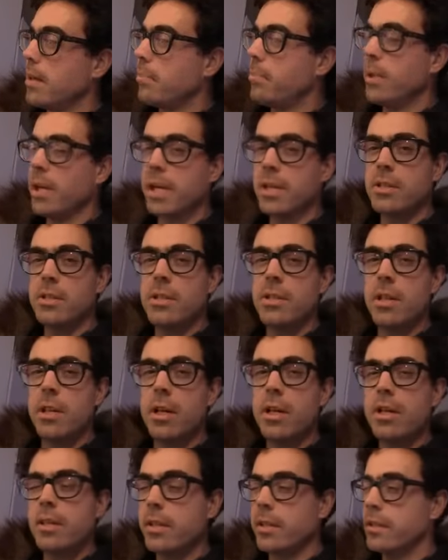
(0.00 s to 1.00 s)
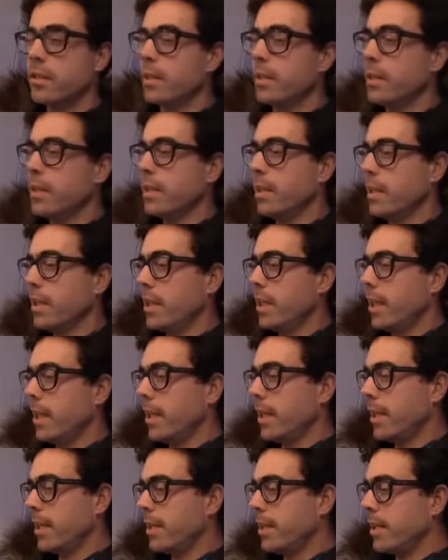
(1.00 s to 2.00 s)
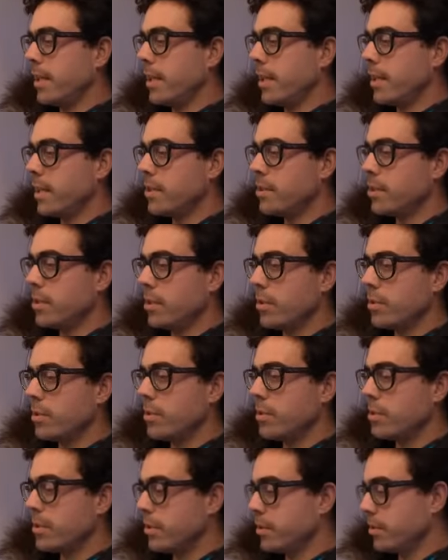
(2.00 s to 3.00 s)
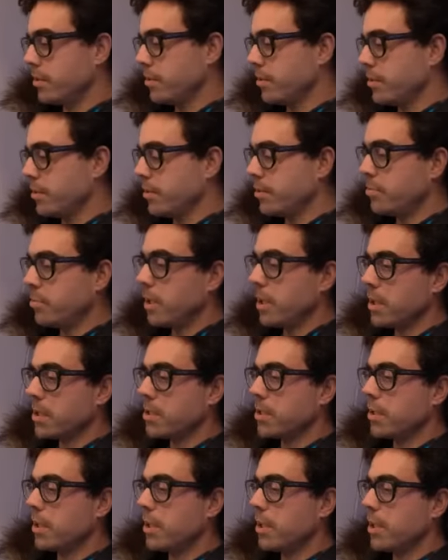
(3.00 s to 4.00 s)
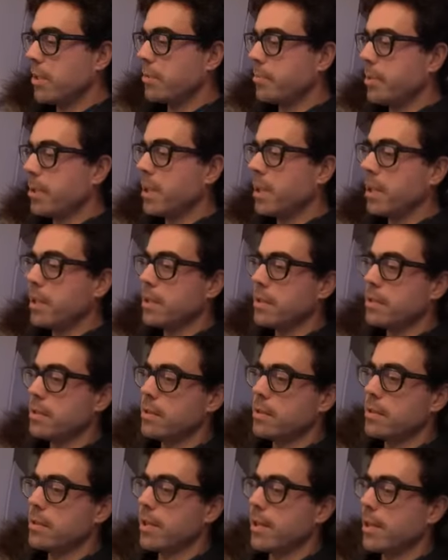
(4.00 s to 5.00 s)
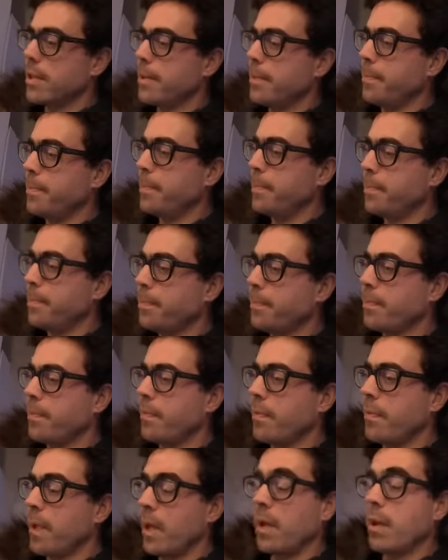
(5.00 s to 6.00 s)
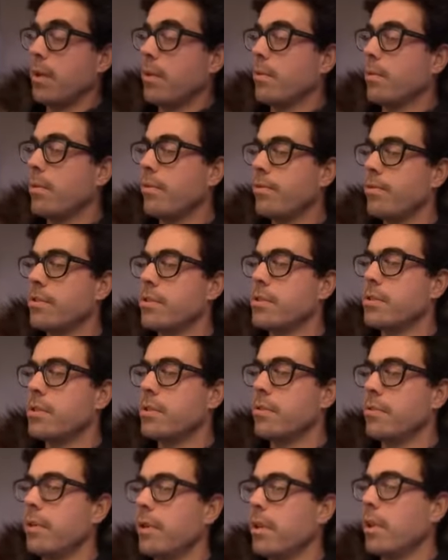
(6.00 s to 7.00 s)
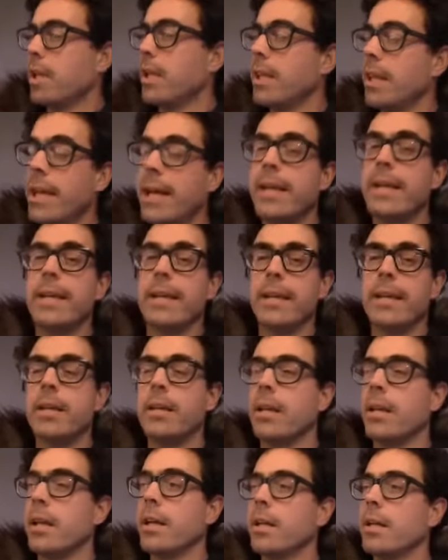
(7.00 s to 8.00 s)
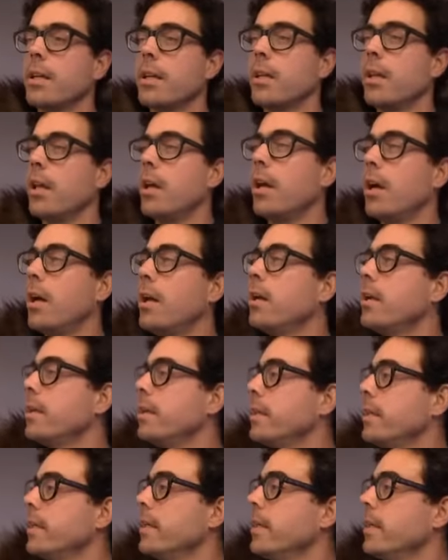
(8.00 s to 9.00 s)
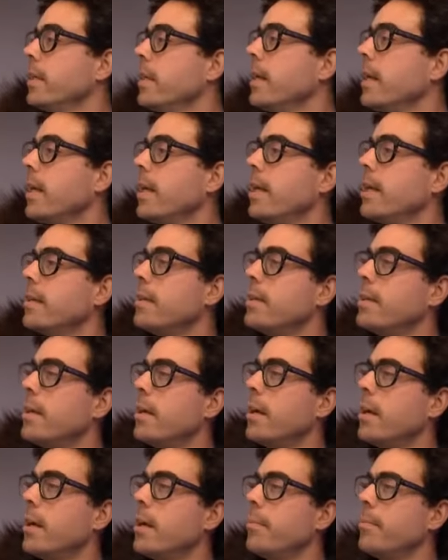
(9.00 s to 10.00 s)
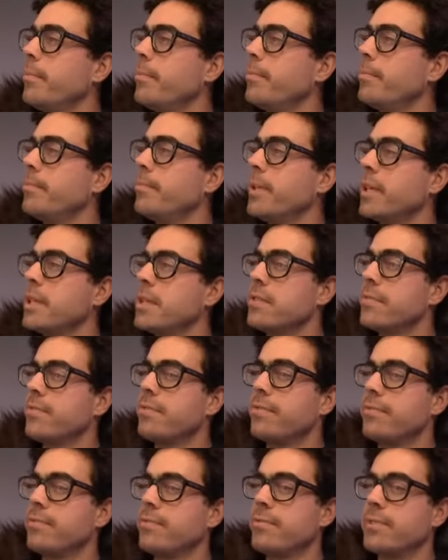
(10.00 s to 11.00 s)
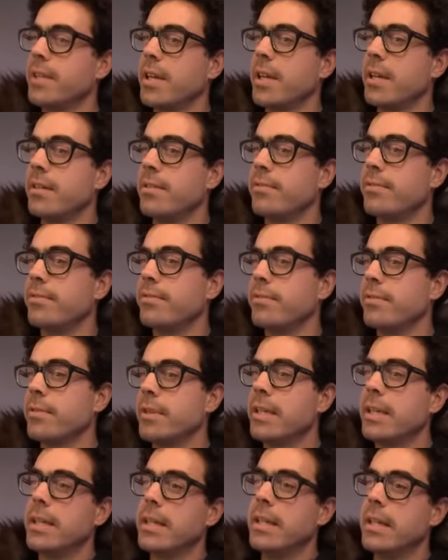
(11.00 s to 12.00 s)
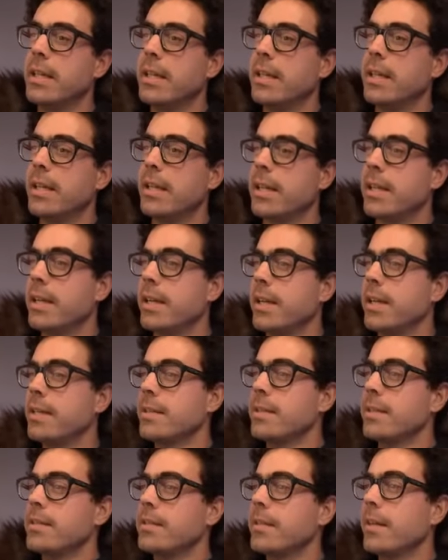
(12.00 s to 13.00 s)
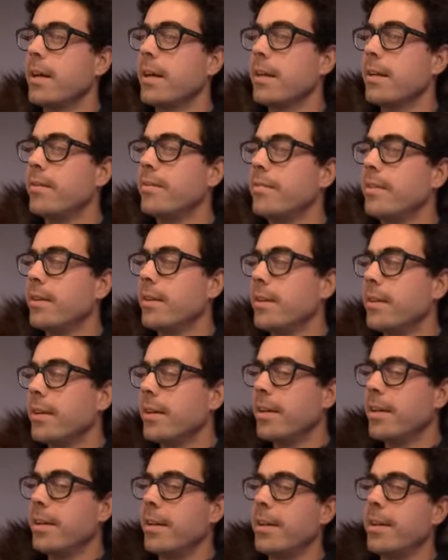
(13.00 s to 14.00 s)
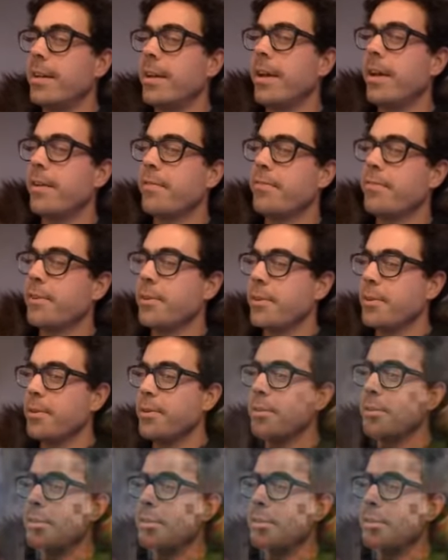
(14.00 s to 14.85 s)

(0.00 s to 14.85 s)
pixel art, and I chose to do pixel art because, well, first of all, I like it a lot, and it's kind of, I guess it's kind of an FU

Task to complete: Write out exactly the lines that run from the one containing "(12.00 s to 13.00 s)" to the last line of the entries above, both ends kept, pictures left out.

Task result:
(12.00 s to 13.00 s)
(13.00 s to 14.00 s)
(14.00 s to 14.85 s)

(0.00 s to 14.85 s)
pixel art, and I chose to do pixel art because, well, first of all, I like it a lot, and it's kind of, I guess it's kind of an FU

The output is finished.